An exact copy of the lines of the listing below between the "[00:00:11.55]" line and the "[00:00:18.75]" line, both included, is the whole answer; please omit the pictures.

-- Input follows --

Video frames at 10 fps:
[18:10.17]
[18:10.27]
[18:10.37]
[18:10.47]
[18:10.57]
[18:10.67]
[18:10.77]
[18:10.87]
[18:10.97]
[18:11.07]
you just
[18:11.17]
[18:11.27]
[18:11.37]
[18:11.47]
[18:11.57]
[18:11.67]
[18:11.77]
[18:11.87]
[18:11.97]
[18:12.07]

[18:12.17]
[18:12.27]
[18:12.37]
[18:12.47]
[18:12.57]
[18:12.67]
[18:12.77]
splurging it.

-- Input concluded --
-- Input follows --

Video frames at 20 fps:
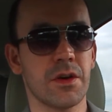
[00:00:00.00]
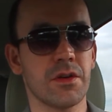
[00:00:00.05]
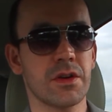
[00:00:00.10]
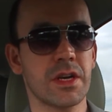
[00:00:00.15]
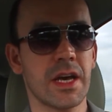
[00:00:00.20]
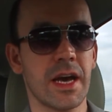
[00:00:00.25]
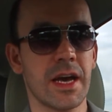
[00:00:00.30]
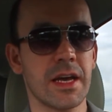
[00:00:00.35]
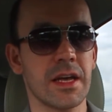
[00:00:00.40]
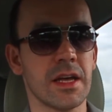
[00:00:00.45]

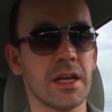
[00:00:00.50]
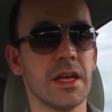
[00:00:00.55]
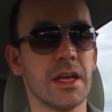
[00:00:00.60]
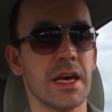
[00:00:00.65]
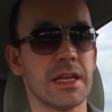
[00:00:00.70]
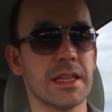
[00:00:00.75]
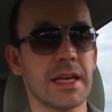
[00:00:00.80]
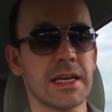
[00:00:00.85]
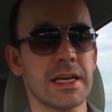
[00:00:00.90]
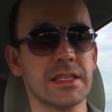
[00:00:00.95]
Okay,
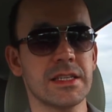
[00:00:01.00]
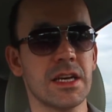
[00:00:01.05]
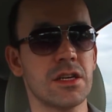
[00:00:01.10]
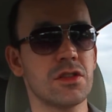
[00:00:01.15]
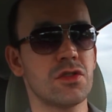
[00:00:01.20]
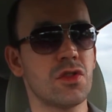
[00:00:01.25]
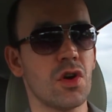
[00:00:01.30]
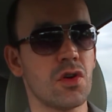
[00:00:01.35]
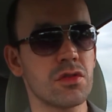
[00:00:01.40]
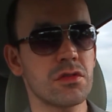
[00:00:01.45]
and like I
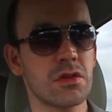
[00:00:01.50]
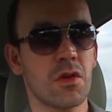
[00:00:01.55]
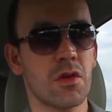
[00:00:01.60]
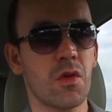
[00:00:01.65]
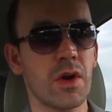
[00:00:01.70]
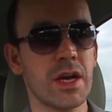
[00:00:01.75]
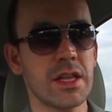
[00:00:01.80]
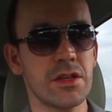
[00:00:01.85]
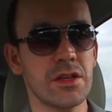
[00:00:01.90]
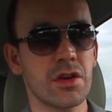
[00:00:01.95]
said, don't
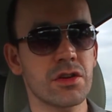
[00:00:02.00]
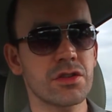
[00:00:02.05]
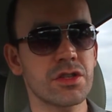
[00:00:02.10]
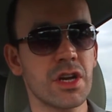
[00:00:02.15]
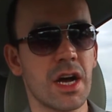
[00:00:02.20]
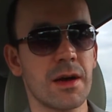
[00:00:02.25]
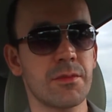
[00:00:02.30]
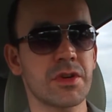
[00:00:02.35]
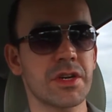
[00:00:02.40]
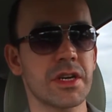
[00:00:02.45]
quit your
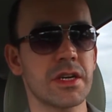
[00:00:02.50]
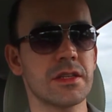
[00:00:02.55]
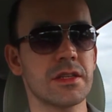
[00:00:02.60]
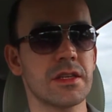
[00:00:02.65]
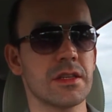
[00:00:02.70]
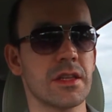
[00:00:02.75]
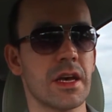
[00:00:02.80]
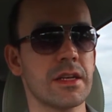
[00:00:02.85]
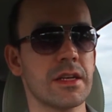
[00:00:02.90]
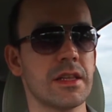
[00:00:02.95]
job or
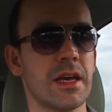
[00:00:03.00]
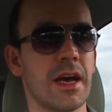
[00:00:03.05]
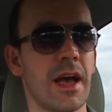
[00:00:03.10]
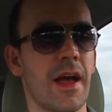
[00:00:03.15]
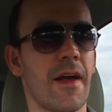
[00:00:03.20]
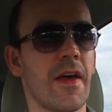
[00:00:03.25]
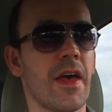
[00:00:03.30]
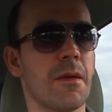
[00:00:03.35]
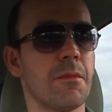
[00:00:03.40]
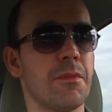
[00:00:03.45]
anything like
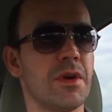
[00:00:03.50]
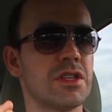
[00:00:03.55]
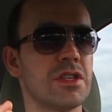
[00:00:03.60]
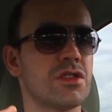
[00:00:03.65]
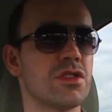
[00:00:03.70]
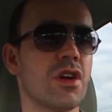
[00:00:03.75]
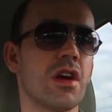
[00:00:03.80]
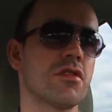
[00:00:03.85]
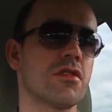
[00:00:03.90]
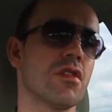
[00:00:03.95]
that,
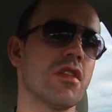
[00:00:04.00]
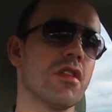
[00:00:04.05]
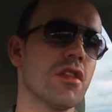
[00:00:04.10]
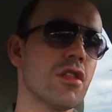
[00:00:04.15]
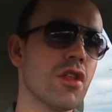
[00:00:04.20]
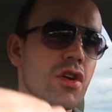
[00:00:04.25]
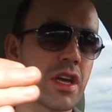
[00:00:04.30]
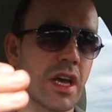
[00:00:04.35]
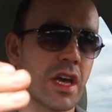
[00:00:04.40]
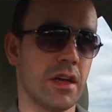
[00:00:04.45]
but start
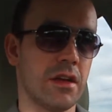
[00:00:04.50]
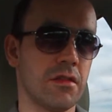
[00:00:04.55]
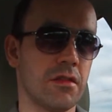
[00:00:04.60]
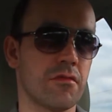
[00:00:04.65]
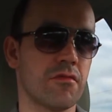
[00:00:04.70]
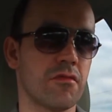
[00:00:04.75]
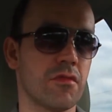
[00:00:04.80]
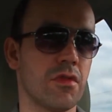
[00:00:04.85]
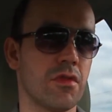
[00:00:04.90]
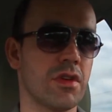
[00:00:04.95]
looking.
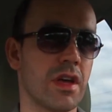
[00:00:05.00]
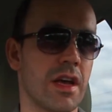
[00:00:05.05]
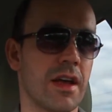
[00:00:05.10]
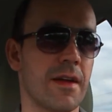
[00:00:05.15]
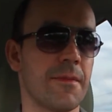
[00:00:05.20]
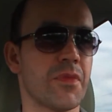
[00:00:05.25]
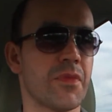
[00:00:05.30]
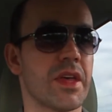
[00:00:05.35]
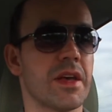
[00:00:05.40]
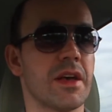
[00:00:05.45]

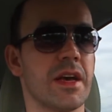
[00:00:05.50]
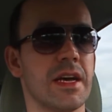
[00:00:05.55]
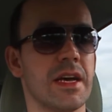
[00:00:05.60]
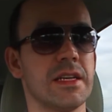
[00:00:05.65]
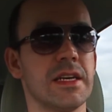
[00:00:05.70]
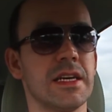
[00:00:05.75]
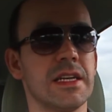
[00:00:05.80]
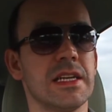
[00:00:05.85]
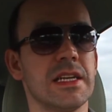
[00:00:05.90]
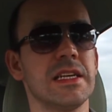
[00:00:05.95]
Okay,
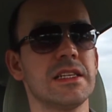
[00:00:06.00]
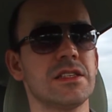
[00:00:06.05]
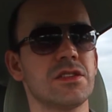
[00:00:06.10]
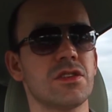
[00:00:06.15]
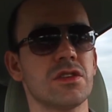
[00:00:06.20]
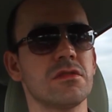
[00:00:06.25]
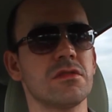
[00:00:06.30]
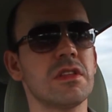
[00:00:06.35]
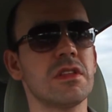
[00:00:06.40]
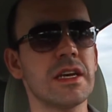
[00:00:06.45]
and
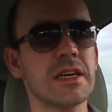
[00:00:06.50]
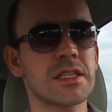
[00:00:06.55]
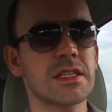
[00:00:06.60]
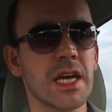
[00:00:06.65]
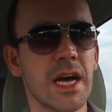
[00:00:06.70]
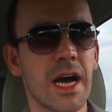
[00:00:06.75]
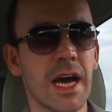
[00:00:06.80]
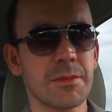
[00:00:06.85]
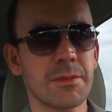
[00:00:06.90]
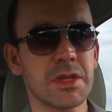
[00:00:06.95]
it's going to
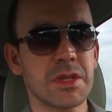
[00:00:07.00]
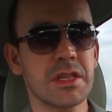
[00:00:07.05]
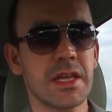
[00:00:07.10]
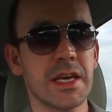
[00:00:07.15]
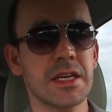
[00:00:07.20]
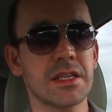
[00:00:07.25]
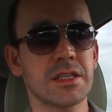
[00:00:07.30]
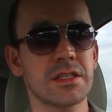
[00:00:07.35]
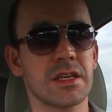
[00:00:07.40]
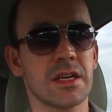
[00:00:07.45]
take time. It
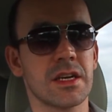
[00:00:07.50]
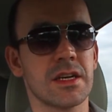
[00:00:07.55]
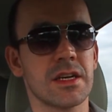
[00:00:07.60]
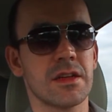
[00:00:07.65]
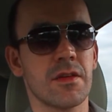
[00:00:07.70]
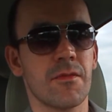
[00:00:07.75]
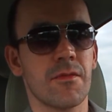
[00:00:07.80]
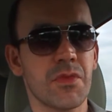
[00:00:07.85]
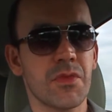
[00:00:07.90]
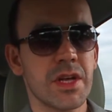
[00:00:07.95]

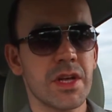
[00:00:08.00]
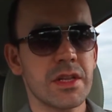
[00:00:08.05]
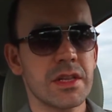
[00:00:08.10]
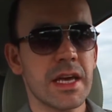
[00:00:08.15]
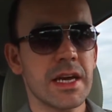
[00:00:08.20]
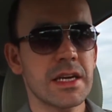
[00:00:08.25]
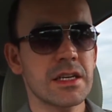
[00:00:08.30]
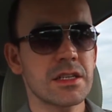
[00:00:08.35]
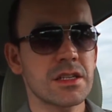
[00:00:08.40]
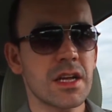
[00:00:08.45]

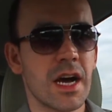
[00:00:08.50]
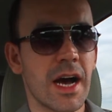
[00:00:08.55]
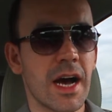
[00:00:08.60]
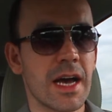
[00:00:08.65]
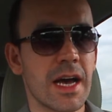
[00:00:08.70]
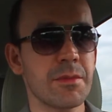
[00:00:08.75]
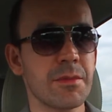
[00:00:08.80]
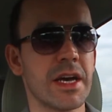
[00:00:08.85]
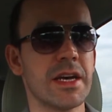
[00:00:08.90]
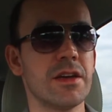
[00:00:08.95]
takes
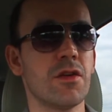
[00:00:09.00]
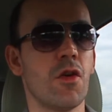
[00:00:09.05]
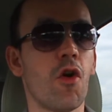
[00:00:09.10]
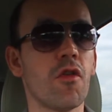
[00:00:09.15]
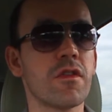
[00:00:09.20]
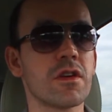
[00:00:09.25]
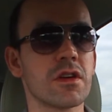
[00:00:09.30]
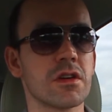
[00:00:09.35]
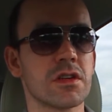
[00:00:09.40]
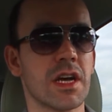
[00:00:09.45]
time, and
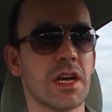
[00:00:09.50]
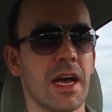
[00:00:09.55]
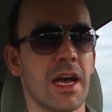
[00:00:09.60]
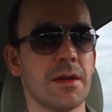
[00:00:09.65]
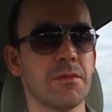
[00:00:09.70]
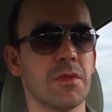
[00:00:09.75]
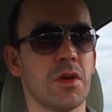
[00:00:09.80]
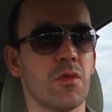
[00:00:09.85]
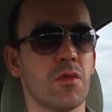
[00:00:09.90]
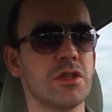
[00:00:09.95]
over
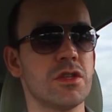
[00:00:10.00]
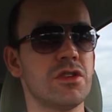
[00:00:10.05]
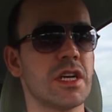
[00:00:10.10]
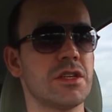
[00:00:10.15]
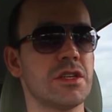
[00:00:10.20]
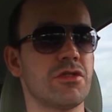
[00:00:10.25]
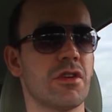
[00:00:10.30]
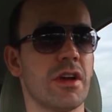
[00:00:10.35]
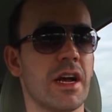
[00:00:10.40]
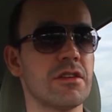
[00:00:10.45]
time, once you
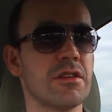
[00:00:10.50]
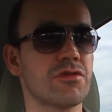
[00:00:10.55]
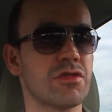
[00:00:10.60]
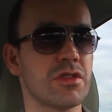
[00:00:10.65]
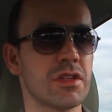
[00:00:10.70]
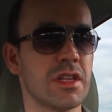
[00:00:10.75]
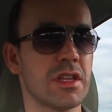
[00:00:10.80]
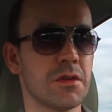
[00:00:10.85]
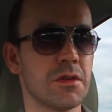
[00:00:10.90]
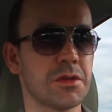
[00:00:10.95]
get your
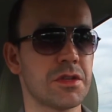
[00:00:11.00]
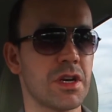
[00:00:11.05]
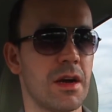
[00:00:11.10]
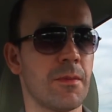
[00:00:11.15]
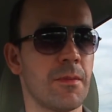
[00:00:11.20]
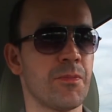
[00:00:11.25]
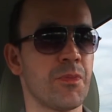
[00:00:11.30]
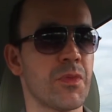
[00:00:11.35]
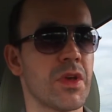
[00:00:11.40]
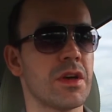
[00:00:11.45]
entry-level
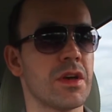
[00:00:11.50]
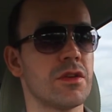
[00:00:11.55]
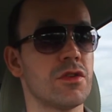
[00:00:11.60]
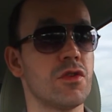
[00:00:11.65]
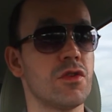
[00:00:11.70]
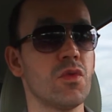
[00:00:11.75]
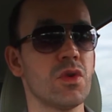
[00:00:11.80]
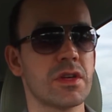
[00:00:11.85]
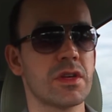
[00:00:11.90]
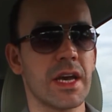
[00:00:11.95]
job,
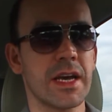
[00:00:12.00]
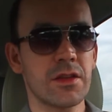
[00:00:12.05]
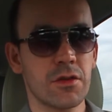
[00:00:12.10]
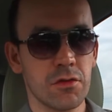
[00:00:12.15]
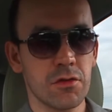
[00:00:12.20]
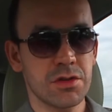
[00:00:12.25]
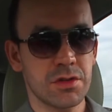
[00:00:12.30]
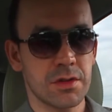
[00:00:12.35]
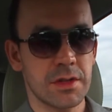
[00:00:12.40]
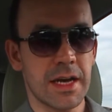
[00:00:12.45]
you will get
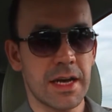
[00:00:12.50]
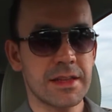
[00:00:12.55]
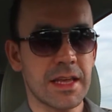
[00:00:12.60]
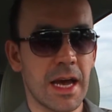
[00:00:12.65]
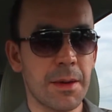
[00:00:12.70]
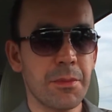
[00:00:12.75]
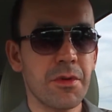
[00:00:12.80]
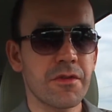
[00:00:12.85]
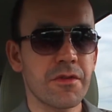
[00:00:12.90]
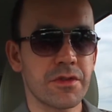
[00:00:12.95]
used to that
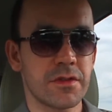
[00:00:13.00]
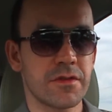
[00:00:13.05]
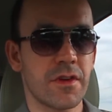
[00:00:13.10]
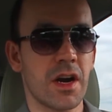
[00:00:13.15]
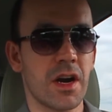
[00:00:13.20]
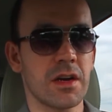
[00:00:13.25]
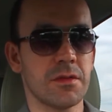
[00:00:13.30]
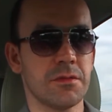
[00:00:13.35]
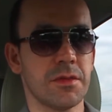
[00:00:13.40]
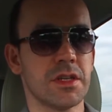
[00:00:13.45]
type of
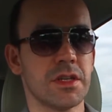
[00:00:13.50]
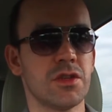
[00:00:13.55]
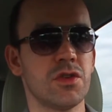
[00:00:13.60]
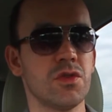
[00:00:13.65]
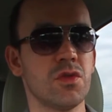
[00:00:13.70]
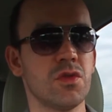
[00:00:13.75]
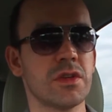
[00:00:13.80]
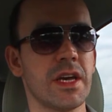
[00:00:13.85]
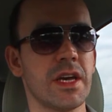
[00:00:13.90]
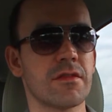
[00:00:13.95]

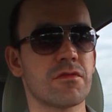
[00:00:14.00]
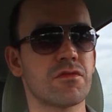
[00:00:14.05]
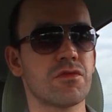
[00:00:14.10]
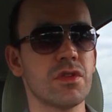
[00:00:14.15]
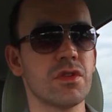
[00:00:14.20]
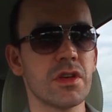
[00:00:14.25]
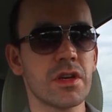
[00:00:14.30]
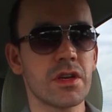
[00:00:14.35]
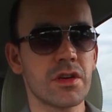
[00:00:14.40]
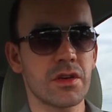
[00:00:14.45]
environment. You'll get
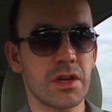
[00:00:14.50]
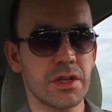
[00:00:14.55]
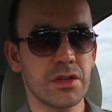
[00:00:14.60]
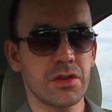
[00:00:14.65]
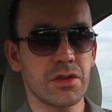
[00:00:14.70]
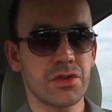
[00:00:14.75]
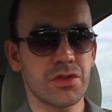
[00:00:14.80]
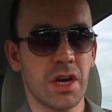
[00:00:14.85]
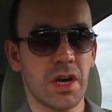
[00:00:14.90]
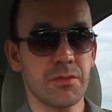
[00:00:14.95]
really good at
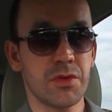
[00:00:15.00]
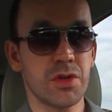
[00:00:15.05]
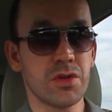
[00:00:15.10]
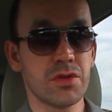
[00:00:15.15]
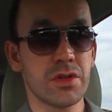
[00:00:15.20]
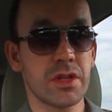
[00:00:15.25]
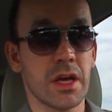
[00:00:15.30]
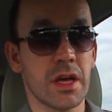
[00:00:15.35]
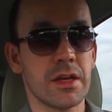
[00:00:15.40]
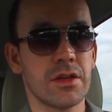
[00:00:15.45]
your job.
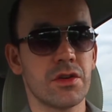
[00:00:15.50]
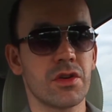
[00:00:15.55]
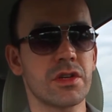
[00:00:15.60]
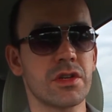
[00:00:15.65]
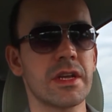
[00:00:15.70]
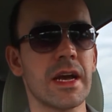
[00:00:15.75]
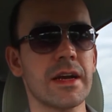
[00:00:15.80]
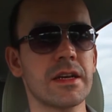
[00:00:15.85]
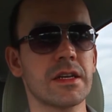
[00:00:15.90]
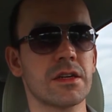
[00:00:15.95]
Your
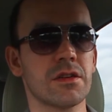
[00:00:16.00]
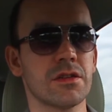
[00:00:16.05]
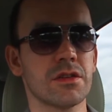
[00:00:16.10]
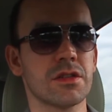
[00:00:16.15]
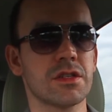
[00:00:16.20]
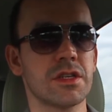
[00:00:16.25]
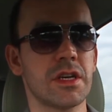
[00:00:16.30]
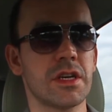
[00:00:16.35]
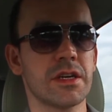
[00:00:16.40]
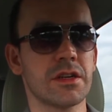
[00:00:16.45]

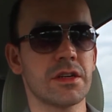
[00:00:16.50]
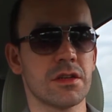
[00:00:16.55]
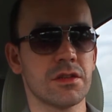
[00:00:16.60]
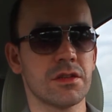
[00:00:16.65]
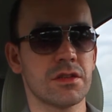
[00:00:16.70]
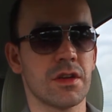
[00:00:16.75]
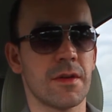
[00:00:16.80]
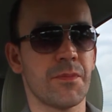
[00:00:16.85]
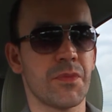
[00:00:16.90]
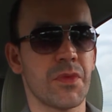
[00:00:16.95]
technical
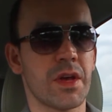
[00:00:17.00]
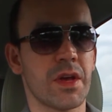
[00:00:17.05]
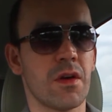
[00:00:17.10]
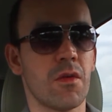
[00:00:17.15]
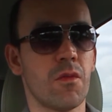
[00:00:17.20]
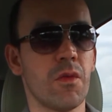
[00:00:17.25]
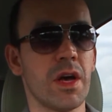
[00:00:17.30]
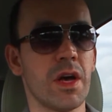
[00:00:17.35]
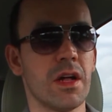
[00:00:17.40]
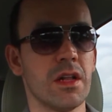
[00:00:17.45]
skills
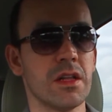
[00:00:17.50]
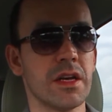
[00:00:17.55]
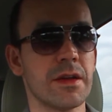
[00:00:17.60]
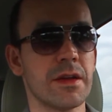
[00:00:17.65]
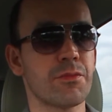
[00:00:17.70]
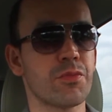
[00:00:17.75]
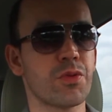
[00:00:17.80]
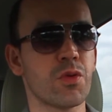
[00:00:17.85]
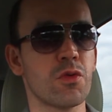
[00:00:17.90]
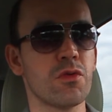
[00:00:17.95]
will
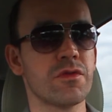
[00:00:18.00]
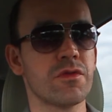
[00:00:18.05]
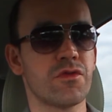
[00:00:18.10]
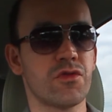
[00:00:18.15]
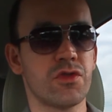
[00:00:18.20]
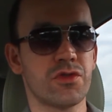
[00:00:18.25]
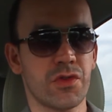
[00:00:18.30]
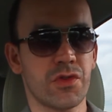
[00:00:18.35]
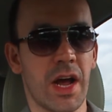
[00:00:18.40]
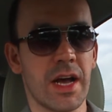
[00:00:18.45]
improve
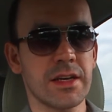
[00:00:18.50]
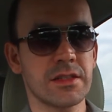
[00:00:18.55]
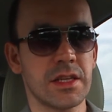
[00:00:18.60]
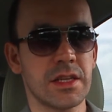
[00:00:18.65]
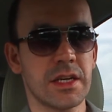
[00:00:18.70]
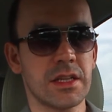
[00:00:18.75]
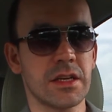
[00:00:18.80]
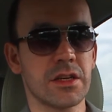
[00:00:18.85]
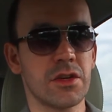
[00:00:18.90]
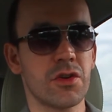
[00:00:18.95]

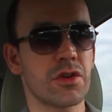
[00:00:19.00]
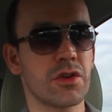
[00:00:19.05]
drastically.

-- Input concluded --

[Exercise solution]:
[00:00:11.55]
[00:00:11.60]
[00:00:11.65]
[00:00:11.70]
[00:00:11.75]
[00:00:11.80]
[00:00:11.85]
[00:00:11.90]
[00:00:11.95]
job,
[00:00:12.00]
[00:00:12.05]
[00:00:12.10]
[00:00:12.15]
[00:00:12.20]
[00:00:12.25]
[00:00:12.30]
[00:00:12.35]
[00:00:12.40]
[00:00:12.45]
you will get
[00:00:12.50]
[00:00:12.55]
[00:00:12.60]
[00:00:12.65]
[00:00:12.70]
[00:00:12.75]
[00:00:12.80]
[00:00:12.85]
[00:00:12.90]
[00:00:12.95]
used to that
[00:00:13.00]
[00:00:13.05]
[00:00:13.10]
[00:00:13.15]
[00:00:13.20]
[00:00:13.25]
[00:00:13.30]
[00:00:13.35]
[00:00:13.40]
[00:00:13.45]
type of
[00:00:13.50]
[00:00:13.55]
[00:00:13.60]
[00:00:13.65]
[00:00:13.70]
[00:00:13.75]
[00:00:13.80]
[00:00:13.85]
[00:00:13.90]
[00:00:13.95]

[00:00:14.00]
[00:00:14.05]
[00:00:14.10]
[00:00:14.15]
[00:00:14.20]
[00:00:14.25]
[00:00:14.30]
[00:00:14.35]
[00:00:14.40]
[00:00:14.45]
environment. You'll get
[00:00:14.50]
[00:00:14.55]
[00:00:14.60]
[00:00:14.65]
[00:00:14.70]
[00:00:14.75]
[00:00:14.80]
[00:00:14.85]
[00:00:14.90]
[00:00:14.95]
really good at
[00:00:15.00]
[00:00:15.05]
[00:00:15.10]
[00:00:15.15]
[00:00:15.20]
[00:00:15.25]
[00:00:15.30]
[00:00:15.35]
[00:00:15.40]
[00:00:15.45]
your job.
[00:00:15.50]
[00:00:15.55]
[00:00:15.60]
[00:00:15.65]
[00:00:15.70]
[00:00:15.75]
[00:00:15.80]
[00:00:15.85]
[00:00:15.90]
[00:00:15.95]
Your
[00:00:16.00]
[00:00:16.05]
[00:00:16.10]
[00:00:16.15]
[00:00:16.20]
[00:00:16.25]
[00:00:16.30]
[00:00:16.35]
[00:00:16.40]
[00:00:16.45]

[00:00:16.50]
[00:00:16.55]
[00:00:16.60]
[00:00:16.65]
[00:00:16.70]
[00:00:16.75]
[00:00:16.80]
[00:00:16.85]
[00:00:16.90]
[00:00:16.95]
technical
[00:00:17.00]
[00:00:17.05]
[00:00:17.10]
[00:00:17.15]
[00:00:17.20]
[00:00:17.25]
[00:00:17.30]
[00:00:17.35]
[00:00:17.40]
[00:00:17.45]
skills
[00:00:17.50]
[00:00:17.55]
[00:00:17.60]
[00:00:17.65]
[00:00:17.70]
[00:00:17.75]
[00:00:17.80]
[00:00:17.85]
[00:00:17.90]
[00:00:17.95]
will
[00:00:18.00]
[00:00:18.05]
[00:00:18.10]
[00:00:18.15]
[00:00:18.20]
[00:00:18.25]
[00:00:18.30]
[00:00:18.35]
[00:00:18.40]
[00:00:18.45]
improve
[00:00:18.50]
[00:00:18.55]
[00:00:18.60]
[00:00:18.65]
[00:00:18.70]
[00:00:18.75]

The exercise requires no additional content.